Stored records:
------------

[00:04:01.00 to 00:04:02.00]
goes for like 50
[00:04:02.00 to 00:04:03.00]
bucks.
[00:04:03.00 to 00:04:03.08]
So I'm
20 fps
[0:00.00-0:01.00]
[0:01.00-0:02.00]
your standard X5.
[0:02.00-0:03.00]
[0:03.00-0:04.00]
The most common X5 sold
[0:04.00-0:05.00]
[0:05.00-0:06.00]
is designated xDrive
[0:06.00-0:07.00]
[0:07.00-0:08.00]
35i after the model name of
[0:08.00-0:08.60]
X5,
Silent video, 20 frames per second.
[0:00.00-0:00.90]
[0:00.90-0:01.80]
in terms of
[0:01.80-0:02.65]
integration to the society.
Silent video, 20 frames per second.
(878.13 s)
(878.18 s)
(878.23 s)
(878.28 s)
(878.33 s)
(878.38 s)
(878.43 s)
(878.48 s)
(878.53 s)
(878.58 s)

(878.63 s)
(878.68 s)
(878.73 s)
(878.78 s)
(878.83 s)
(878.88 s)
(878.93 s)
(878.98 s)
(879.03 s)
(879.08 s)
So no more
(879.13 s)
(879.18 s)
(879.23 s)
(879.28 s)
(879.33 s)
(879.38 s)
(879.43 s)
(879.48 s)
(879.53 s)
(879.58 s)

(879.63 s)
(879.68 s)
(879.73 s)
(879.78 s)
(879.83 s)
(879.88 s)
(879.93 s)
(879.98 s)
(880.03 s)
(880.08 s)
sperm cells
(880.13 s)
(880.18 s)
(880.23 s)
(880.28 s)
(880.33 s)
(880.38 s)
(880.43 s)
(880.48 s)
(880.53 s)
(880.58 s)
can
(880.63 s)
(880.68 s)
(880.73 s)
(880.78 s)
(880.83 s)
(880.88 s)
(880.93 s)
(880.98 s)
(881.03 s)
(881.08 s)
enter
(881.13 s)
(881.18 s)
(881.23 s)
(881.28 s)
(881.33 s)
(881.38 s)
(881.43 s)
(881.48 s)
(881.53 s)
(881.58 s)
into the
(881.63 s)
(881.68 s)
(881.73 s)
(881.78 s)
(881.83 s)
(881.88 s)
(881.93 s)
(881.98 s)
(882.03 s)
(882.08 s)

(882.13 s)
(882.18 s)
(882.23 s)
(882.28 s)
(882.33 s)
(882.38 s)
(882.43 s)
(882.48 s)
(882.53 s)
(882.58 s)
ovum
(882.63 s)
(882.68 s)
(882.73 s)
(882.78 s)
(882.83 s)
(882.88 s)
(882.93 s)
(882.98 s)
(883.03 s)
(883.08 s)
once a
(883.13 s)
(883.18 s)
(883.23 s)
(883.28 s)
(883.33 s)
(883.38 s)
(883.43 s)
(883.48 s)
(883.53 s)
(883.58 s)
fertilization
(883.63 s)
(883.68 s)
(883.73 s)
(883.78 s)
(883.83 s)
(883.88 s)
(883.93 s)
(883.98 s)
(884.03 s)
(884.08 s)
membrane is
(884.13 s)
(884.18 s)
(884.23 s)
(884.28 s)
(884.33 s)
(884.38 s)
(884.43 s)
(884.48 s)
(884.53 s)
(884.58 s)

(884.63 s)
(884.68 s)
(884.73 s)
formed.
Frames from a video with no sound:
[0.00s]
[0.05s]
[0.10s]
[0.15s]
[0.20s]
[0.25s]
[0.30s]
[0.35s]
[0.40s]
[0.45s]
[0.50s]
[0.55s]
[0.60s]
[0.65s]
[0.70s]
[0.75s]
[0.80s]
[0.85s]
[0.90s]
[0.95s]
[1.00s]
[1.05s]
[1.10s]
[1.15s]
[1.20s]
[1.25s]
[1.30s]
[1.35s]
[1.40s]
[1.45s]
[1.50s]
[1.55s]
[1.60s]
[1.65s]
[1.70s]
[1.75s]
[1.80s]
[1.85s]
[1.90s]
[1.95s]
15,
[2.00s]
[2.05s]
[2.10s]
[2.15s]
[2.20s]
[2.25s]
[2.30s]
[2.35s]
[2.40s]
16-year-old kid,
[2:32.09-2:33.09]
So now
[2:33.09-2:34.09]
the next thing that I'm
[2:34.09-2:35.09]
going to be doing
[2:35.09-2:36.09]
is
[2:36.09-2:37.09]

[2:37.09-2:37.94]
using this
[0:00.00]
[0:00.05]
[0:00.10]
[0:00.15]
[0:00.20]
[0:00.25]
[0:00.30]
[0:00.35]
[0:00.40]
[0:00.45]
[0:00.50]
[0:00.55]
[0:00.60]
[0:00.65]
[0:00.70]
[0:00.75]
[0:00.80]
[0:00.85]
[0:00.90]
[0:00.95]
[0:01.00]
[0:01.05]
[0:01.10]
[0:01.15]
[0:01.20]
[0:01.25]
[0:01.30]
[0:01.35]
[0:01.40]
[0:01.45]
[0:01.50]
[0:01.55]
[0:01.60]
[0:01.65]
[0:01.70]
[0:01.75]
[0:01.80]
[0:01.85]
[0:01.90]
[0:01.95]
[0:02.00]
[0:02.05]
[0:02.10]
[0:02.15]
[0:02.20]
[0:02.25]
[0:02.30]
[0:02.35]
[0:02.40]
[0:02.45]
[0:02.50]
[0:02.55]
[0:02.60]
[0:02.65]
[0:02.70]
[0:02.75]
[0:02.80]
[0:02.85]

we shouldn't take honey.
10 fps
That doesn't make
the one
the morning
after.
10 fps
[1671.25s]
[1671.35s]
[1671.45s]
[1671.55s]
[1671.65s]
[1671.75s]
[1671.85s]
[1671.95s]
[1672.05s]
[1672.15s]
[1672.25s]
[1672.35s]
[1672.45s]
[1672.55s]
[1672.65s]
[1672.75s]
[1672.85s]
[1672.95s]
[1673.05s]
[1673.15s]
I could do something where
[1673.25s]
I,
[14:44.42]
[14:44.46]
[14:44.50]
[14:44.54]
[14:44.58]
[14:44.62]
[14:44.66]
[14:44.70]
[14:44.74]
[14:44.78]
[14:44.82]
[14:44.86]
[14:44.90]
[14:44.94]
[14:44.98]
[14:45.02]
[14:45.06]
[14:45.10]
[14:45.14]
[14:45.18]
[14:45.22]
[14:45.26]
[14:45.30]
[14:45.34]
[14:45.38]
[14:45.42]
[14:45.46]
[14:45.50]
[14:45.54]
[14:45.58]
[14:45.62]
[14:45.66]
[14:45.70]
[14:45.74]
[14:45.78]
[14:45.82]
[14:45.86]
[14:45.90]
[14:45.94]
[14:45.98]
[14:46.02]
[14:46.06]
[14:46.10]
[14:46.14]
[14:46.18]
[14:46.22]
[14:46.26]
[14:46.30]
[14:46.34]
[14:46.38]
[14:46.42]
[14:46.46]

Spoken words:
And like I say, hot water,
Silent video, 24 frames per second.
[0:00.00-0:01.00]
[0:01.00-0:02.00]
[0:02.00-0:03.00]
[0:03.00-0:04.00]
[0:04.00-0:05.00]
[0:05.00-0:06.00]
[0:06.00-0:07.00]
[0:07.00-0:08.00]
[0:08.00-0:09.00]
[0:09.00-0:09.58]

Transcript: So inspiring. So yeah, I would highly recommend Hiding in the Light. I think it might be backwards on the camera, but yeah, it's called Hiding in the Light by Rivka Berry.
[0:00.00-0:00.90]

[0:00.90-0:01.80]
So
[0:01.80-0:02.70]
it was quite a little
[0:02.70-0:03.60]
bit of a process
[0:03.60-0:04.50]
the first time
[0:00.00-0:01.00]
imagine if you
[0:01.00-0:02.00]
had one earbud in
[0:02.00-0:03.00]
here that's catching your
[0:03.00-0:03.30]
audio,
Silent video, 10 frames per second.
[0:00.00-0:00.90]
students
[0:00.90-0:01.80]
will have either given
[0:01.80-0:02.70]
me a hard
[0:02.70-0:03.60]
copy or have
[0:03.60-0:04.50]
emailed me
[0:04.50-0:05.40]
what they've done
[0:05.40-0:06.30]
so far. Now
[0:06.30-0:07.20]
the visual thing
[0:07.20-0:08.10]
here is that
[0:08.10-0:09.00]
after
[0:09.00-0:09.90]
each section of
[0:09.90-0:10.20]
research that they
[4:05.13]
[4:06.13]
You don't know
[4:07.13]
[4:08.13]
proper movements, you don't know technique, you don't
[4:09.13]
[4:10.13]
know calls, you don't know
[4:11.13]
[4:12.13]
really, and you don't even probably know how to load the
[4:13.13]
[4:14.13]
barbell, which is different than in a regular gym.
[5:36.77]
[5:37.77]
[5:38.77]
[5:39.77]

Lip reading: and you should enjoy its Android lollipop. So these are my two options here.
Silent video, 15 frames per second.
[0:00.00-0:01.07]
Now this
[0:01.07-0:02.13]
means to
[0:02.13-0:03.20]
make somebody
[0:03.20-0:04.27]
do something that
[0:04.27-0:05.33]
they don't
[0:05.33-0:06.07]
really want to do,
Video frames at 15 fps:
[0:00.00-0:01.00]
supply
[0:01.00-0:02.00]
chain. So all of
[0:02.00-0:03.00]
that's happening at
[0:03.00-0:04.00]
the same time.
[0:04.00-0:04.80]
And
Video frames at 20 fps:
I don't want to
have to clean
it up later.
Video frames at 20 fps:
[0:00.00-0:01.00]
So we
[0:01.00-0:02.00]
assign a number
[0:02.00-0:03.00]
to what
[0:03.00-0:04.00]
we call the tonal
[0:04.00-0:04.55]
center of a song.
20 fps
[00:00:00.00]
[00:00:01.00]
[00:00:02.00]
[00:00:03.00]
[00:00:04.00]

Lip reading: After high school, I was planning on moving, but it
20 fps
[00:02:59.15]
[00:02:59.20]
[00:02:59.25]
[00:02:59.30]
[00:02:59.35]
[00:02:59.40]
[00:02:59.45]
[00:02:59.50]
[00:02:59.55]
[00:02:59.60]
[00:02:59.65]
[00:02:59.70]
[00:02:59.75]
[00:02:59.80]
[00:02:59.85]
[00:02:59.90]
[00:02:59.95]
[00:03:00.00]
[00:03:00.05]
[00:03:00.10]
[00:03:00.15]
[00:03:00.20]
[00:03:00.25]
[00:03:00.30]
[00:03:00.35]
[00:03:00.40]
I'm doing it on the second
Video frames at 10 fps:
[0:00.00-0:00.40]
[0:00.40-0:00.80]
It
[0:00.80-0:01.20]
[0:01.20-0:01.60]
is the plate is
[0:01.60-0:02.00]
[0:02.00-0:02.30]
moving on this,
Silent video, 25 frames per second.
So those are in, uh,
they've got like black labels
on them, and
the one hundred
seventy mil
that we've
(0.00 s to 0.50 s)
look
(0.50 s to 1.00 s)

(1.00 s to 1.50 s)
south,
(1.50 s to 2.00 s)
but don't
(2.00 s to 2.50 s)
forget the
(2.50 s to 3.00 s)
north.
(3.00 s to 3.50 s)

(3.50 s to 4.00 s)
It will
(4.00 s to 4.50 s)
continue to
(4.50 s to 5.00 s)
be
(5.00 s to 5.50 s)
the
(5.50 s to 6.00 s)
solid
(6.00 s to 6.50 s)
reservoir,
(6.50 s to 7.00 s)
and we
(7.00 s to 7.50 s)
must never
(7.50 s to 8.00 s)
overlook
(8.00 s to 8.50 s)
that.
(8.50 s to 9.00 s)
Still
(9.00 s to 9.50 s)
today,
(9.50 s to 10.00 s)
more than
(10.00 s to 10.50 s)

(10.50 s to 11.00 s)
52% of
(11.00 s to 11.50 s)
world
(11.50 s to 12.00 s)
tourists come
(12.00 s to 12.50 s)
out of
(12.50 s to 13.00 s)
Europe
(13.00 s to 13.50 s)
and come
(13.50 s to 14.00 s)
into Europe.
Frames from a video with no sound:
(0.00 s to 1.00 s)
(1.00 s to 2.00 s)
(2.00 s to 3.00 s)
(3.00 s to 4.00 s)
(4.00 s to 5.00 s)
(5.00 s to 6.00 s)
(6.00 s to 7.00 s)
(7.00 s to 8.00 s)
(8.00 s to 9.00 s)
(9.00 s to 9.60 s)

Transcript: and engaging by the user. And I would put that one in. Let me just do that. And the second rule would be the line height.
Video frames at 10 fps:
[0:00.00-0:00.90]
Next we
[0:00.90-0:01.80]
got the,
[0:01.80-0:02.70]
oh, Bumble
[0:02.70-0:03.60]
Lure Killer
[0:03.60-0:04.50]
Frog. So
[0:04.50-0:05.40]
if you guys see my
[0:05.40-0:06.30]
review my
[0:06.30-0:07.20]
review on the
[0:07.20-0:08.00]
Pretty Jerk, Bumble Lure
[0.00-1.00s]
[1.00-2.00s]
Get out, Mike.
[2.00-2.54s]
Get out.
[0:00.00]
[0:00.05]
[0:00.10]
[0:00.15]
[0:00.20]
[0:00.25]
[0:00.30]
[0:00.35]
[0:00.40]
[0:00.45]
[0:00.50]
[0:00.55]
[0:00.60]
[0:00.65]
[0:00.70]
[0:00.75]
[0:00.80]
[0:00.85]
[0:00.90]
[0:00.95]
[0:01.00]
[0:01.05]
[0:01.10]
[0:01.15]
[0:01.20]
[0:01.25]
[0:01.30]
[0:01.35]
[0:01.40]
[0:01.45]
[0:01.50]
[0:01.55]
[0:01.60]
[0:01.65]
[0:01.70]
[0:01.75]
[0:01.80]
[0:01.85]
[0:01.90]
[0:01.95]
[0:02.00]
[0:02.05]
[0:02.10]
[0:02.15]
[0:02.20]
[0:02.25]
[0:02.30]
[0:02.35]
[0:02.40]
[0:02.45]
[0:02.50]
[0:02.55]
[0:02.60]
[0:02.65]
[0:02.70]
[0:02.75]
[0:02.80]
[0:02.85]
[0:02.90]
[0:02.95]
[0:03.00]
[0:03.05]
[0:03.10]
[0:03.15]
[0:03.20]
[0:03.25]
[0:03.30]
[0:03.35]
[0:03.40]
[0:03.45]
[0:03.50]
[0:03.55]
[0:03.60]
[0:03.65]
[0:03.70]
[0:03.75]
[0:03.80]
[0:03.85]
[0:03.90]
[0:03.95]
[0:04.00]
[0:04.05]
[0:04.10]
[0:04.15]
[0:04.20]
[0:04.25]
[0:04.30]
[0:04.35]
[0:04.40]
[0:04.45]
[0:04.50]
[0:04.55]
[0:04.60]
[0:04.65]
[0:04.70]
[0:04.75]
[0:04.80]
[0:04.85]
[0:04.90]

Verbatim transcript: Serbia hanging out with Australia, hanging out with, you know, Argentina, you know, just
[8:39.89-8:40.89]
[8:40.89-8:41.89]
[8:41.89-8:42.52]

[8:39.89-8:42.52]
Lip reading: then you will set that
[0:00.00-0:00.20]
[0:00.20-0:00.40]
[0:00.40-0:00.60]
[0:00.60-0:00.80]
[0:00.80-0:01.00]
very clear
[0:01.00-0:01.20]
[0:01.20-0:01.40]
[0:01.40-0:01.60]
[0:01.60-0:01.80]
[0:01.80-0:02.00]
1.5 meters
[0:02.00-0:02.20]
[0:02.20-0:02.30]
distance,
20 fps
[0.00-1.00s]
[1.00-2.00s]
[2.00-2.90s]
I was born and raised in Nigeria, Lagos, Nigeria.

------------

> _The task_: The string "reading" may appear in lines of the entries above. Say how many such lines there are, as a number only.

> _Solution to this task_: 3